= BRIEF =
Within the entries below, find the portion that opens with the line containing "[0:02.52-0:03.04]" and closes with the line containing "[00:00:00.00 to 00:00:03.95]". Retype that portion exactly and only.

Saved data entries:
====

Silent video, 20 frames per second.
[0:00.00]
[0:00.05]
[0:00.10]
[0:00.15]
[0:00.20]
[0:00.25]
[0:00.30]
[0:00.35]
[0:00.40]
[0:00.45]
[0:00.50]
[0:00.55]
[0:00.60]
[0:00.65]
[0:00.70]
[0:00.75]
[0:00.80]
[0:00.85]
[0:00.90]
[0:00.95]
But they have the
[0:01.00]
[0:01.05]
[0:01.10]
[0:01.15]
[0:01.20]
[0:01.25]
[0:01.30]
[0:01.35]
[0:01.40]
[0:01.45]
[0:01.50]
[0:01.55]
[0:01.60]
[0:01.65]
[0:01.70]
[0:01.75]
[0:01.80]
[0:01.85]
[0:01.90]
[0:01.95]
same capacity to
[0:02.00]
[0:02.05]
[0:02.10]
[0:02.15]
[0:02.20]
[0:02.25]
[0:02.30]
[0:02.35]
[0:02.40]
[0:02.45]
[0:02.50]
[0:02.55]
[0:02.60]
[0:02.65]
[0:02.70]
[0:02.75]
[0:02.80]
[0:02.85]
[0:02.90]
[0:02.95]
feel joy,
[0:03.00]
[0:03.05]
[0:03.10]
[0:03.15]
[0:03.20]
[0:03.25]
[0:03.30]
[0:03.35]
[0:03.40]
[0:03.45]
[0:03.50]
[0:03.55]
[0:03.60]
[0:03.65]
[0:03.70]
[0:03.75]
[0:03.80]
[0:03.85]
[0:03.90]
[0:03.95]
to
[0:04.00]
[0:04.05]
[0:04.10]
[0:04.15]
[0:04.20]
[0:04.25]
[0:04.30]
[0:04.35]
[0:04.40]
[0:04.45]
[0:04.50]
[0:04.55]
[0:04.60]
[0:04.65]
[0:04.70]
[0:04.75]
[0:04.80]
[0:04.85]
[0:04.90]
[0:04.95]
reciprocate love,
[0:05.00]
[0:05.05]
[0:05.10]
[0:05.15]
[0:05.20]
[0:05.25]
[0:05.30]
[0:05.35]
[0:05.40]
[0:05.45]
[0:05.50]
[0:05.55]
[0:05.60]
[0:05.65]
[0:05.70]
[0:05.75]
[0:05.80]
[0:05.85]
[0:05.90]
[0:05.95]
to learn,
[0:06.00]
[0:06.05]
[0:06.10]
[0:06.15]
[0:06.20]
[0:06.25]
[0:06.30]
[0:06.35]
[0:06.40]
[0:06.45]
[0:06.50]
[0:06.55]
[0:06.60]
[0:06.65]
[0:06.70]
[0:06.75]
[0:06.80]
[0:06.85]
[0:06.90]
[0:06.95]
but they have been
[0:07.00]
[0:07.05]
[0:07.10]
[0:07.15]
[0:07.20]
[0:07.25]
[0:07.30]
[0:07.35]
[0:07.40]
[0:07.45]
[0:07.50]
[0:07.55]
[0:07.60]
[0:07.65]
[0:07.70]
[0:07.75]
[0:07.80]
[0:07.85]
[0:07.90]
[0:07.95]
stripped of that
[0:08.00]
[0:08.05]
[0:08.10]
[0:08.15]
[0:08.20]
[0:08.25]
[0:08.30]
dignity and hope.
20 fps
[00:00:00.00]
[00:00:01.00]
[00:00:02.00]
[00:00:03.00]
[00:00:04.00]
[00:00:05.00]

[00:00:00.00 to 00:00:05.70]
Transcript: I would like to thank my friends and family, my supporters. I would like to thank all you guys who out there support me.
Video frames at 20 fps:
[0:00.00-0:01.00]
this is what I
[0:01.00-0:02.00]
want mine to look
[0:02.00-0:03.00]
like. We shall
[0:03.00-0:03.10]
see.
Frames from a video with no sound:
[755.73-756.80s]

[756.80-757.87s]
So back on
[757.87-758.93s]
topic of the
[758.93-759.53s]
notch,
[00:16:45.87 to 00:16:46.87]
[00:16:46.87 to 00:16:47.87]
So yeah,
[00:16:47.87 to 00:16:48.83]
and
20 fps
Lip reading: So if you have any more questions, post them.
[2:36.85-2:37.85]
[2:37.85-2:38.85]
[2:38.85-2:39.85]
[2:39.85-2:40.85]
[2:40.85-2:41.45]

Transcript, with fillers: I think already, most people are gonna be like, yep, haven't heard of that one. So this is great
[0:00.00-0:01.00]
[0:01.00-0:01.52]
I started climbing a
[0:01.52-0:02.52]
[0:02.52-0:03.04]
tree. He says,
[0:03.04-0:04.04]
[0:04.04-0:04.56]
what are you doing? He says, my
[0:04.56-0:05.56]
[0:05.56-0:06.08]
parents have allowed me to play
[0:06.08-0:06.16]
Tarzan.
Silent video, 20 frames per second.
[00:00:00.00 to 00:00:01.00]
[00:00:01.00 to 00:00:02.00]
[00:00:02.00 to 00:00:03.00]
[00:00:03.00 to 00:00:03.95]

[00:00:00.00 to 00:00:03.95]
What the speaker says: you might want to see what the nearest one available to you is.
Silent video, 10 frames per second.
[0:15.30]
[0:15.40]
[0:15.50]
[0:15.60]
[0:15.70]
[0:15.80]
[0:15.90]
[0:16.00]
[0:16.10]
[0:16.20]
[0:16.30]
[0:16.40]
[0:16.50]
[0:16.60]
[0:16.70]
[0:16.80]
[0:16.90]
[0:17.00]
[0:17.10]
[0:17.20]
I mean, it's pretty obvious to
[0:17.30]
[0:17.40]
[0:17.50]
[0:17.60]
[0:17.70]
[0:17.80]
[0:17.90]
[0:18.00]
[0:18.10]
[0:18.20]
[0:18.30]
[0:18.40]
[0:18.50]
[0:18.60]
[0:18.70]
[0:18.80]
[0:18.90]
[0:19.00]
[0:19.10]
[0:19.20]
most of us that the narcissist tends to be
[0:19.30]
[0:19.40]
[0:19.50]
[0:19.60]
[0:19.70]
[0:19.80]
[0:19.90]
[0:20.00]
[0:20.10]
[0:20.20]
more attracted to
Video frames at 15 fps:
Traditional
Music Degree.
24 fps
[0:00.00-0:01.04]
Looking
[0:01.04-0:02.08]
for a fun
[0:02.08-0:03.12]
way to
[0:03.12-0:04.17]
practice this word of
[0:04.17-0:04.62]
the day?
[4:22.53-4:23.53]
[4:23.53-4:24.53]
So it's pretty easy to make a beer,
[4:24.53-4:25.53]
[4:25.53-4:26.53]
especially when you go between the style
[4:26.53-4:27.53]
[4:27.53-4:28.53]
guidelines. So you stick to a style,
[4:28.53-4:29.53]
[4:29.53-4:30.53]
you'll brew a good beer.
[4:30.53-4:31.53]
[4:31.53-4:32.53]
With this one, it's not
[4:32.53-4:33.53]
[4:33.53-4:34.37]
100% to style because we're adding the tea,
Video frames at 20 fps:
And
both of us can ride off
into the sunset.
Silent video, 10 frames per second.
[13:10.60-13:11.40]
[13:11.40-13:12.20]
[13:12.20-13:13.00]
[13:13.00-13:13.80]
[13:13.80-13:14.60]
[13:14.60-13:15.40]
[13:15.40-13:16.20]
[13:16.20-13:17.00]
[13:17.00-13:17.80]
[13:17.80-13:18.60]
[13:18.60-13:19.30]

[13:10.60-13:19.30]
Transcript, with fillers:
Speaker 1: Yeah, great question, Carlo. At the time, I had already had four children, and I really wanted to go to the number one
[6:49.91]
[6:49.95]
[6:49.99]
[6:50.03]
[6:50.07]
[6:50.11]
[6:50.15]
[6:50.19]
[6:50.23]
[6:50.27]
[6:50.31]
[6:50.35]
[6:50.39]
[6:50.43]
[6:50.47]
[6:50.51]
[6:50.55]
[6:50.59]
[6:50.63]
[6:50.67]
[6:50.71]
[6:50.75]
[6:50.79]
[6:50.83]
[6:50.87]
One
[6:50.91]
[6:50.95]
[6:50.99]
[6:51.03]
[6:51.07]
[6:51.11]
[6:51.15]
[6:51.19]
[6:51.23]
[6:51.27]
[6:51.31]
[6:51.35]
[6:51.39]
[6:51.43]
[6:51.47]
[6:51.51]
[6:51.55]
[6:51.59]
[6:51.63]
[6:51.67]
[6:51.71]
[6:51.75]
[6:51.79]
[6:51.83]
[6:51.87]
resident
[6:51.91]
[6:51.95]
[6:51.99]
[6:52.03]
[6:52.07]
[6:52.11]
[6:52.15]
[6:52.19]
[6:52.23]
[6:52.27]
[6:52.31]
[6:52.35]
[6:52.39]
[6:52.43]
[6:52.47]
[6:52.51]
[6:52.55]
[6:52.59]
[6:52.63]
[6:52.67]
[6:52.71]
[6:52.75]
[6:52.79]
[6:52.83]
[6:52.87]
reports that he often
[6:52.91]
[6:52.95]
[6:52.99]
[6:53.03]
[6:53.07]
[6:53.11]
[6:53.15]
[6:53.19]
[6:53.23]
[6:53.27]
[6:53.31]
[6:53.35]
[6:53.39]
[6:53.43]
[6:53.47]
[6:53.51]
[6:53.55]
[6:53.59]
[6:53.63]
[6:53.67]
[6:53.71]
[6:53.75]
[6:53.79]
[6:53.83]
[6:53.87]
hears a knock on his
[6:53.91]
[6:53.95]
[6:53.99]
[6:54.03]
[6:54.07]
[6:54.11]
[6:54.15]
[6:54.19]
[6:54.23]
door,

====

= EXERCISE OUTPUT =
[0:02.52-0:03.04]
tree. He says,
[0:03.04-0:04.04]
[0:04.04-0:04.56]
what are you doing? He says, my
[0:04.56-0:05.56]
[0:05.56-0:06.08]
parents have allowed me to play
[0:06.08-0:06.16]
Tarzan.
Silent video, 20 frames per second.
[00:00:00.00 to 00:00:01.00]
[00:00:01.00 to 00:00:02.00]
[00:00:02.00 to 00:00:03.00]
[00:00:03.00 to 00:00:03.95]

[00:00:00.00 to 00:00:03.95]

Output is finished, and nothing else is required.